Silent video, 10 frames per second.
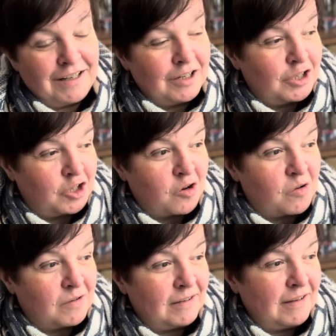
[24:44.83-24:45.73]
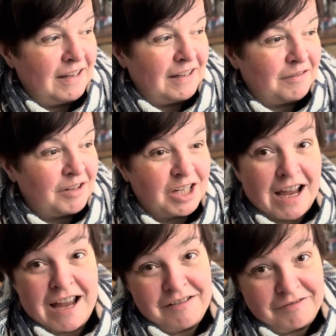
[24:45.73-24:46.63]
shawl, which
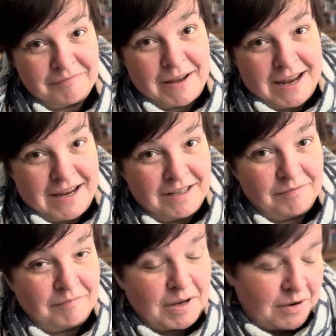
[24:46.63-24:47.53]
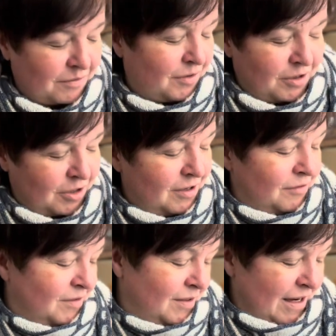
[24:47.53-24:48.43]
I've made my own version. You've
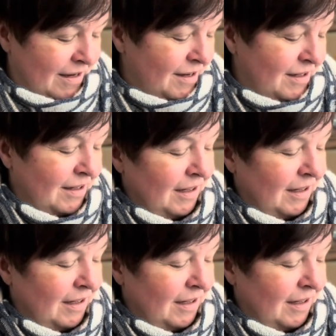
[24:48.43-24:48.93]
seen it,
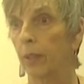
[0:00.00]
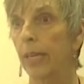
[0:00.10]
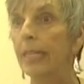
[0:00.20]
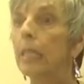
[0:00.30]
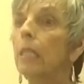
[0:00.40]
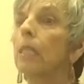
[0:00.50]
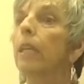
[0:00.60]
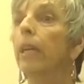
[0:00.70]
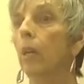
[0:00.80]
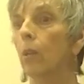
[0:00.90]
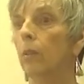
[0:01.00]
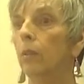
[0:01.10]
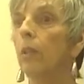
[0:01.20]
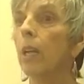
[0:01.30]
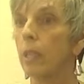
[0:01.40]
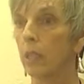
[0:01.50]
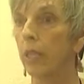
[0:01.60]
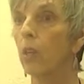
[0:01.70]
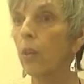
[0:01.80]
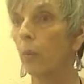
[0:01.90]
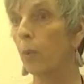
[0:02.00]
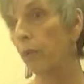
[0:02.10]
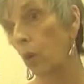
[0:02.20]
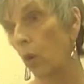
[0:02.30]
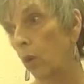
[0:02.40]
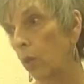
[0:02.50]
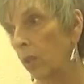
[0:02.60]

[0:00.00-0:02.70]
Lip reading: It's a skill that we've learned.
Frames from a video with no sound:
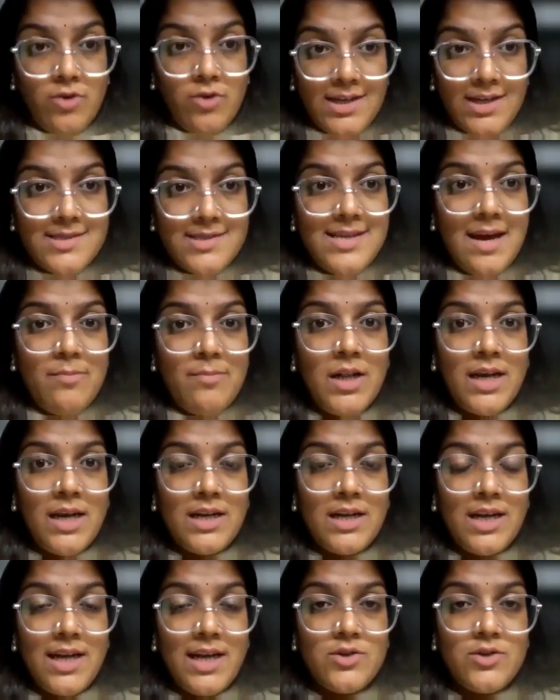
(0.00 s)
for example,
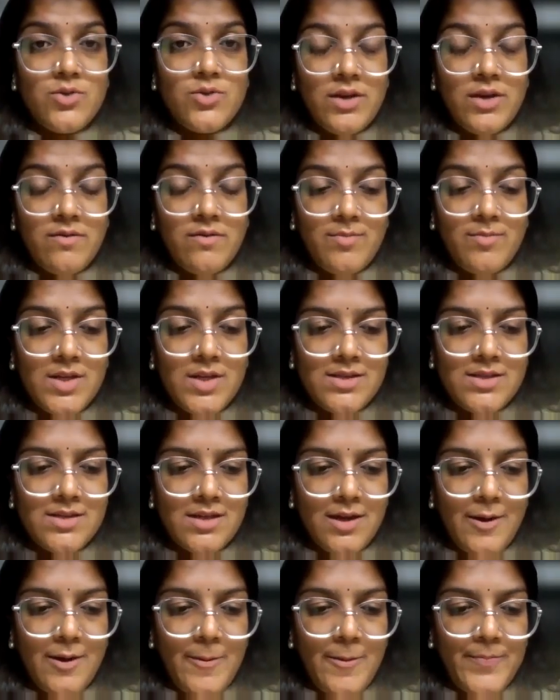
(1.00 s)
I'd like to give up this.
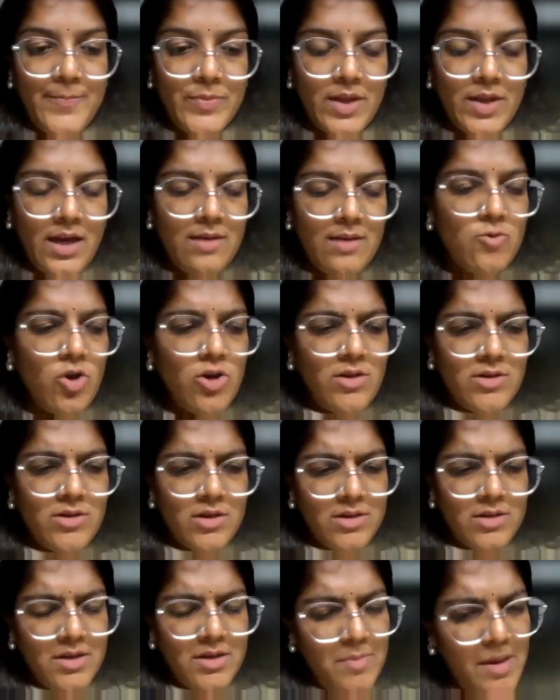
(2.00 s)
I'm not
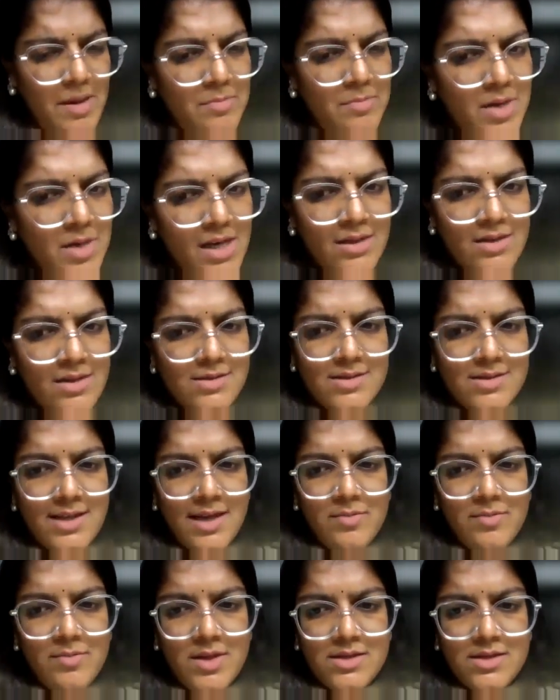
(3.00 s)
remembering this
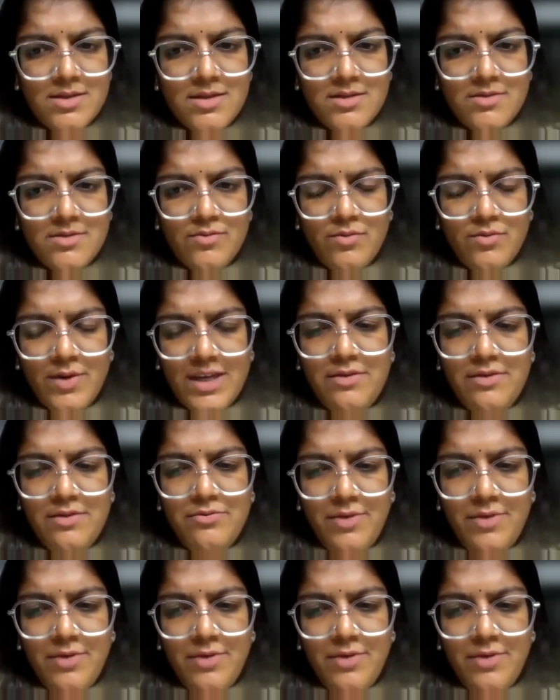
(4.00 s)
name. There's this very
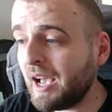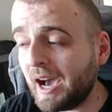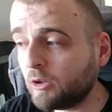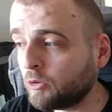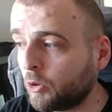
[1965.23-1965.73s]

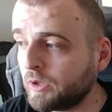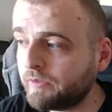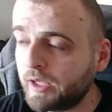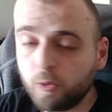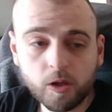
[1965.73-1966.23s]
I don't know if
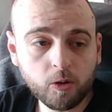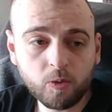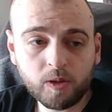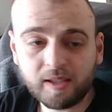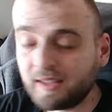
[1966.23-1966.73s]
they will.
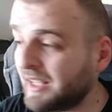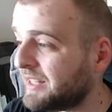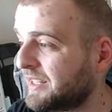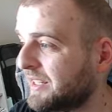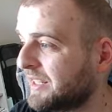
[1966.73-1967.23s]
With
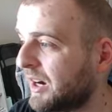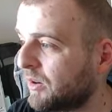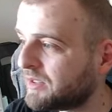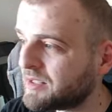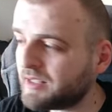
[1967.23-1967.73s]
Atletico,
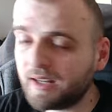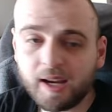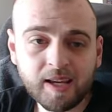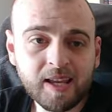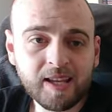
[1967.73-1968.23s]

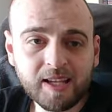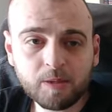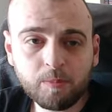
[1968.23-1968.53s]
Galatasaray, it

_____

* The problem: Find the lines above that contain the word "video" and collect them.

* Written response:
Silent video, 10 frames per second.
Frames from a video with no sound:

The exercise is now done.